In [None]:
# Supplementary Methodology

# Technical infrastructure, reproducibility and provenance

Our technical infrastructure is constructed based on the aim to make openly available both the data and analysis code as much as possible. The data infrastructure is currently based in Google Cloud Platform, mainly utilising services in Google Storage, Google Functions, and Google Bigquery. Google Functions are used to extract data from the data sources' APIs. The raw data is then stored on Google Storage for further processing. Google Bigquery is then used to merge and manipulate the raw data to process derived data in formats we require for further analysis. 

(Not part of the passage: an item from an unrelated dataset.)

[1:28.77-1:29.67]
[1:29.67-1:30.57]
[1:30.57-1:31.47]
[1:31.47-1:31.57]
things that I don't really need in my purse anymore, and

Derived data used for analysis can be found at Zenodo (Huang et al., 2020b). Updated datasets will also be provided and will be found at the same location. Raw data is not provided to preserve the anonymity of institutions and respect the terms of service of data providers. The SQL queries and code used to generate the derived datasets are described below and available via Zenodo.

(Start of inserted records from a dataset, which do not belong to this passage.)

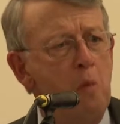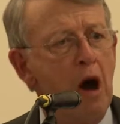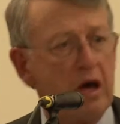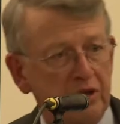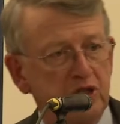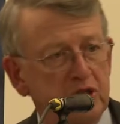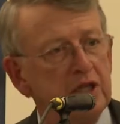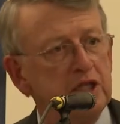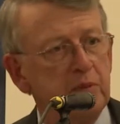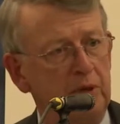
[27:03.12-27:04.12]
months,
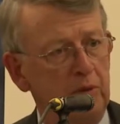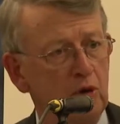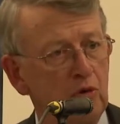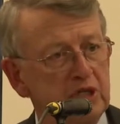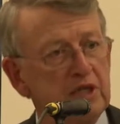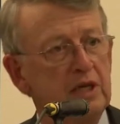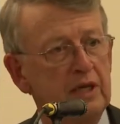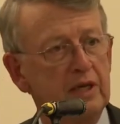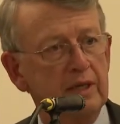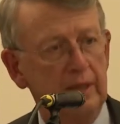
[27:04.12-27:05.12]
these people are
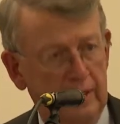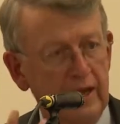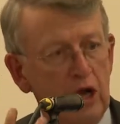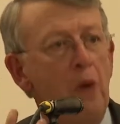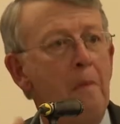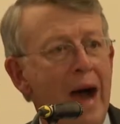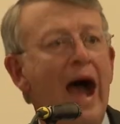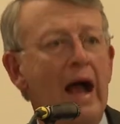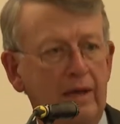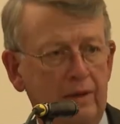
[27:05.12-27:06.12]
resilient and they come
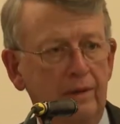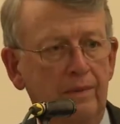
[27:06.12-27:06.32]
back.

The main article, Supplementary Figures and this Supplementary Methodology were prepared as Jupyter notebooks to provide all analysis and visualisation code and maximise reproducibility. These notebooks are available at Github and Zenodo (Huang et al., 2020c). All manipulation of derived data after import is explicitly conducted in the notebook. The notebook utilises a library for generating visualisations, which is provided with the notebooks. The only data manipulations performed by the visualisation library are to filter and re-shape the data for graphing.

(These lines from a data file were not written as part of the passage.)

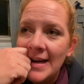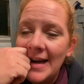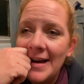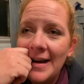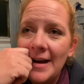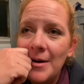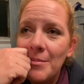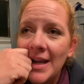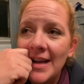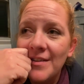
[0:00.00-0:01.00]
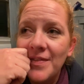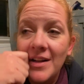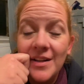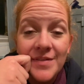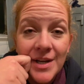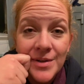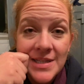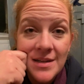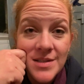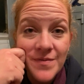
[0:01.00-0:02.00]
If all of the
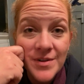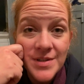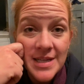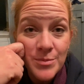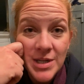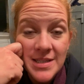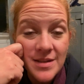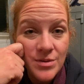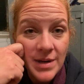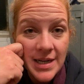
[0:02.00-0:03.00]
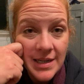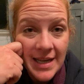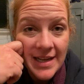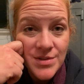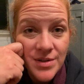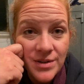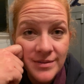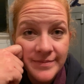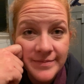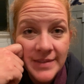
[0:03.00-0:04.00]
hotels for some reason threaten to
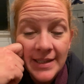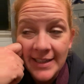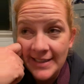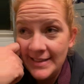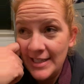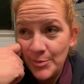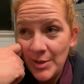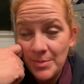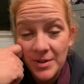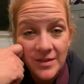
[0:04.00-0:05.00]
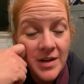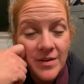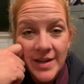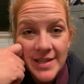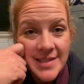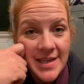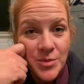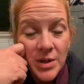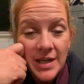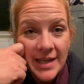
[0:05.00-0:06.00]
cancel, then people have already said
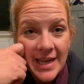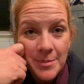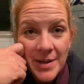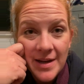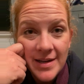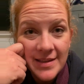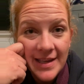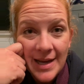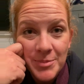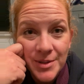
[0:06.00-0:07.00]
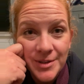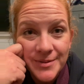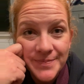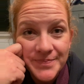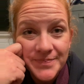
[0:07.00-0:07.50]
we're going to camp out at the Capitol,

Where possible we use a publicly available or defined data dump for our sources. In this article data from Crossref, Unpaywall, GRID and Microsoft Academic were available as data dumps. The dumps used in this version (submitted version 19 March 2020) of these articles are as follows:

| Data Source               | Dump Identity      | Availability                                      | License |
|:--------------------------|--------------------|---------------------------------------------------|---------|
| Crossref                  | December 2019      | CR Metadata Plus Members https://www.crossref.org/help/metadata-snapshots/                          | cc0     |
| Unpaywall                 | 22 November 2019   | By request http://unpaywall.org/products/snapshot | cc0     |
| GRID                      | Release 2019-12-10 | http://doi.org/10.6084/m9.figshare.11353022       | cc0     |
| Microsoft Academic Graph  | 3 October 2019     | Via Azure https://docs.microsoft.com/en-us/academic-services/graph/get-started-setup-provisioning                           | ODC-By  |

# Data sources

We integrate a variety of data sources in our data workflow to generate open access scores for a large set of universities. These sources include the following:

## Web of Science

Web of Science is a large pay-walled online scientific citation indexing service, maintained by Clarivate Analytics, with the coverage of more than 90 million records and 1.4 billion cited references. It is often harvested by universities to build-up their internal research information database. And, with much criticism, it is also used by various university rankings to evaluate performance (e.g., Academic Ranking of World Universities, CWTS Leiden Ranking, U-Multirank, etc). It stands as an important tool for various stakeholders of the academia. Web of Science includes a number of databases with varying levels of accessibility and information. For this study, we utilise the “organization-enhanced” search functionality to extract the list of publication metadata (hence, the corresponding DOIs) for each institution of interest (via our local access) from the Web of Science Core databases. Our access to Web of Science Core is restricted by our institutional subscription contract, which provides access to the following:

- Science Citation Index Expanded (SCI-EXPANDED) --1972-present
- Social Sciences Citation Index (SSCI) --1972-present
- Arts & Humanities Citation Index (A&HCI) --1975-present
- Conference Proceedings Citation Index- Science (CPCI-S) --1990-present
- Conference Proceedings Citation Index- Social Science & Humanities (CPCI-SSH) --1990-present
- Book Citation Index– Science (BKCI-S) --2005-2012
- Book Citation Index– Social Sciences & Humanities (BKCI-SSH) --2005-2012
- Emerging Sources Citation Index (ESCI) --2015-present
- Current Chemical Reactions (CCR-EXPANDED) --1985-present 
- (Includes Institut National de la Propriete Industrielle structure data back to 1840)
- Index Chemicus (IC) --1993-present

## Scopus

Scopus is an abstract and citation database launched by Elsevier in 2004. It provides subscription access and also produces a range of quality measures such as h-index, CiteScore and SCImago Journal Rank. For the purpose of our current work, we match each institution to its Scopus Affiliation ID and, subsequently, access the metadata of all publications related to each institution (again, via local access). The DOI, if existent, is extracted from each publication’s metadata.

## Microsoft Academic

Microsoft Academic, re-launched in 2016, is a replacement of the phased-out Microsoft Academic Search. It is a free public search engine for the academic literature and uses the semantic search technology developed by Microsoft Research. The database provides Affiliation Entity IDs for institutions. We utilise a snapshot of Microsoft Academic database to extract publication metadata related to each institution.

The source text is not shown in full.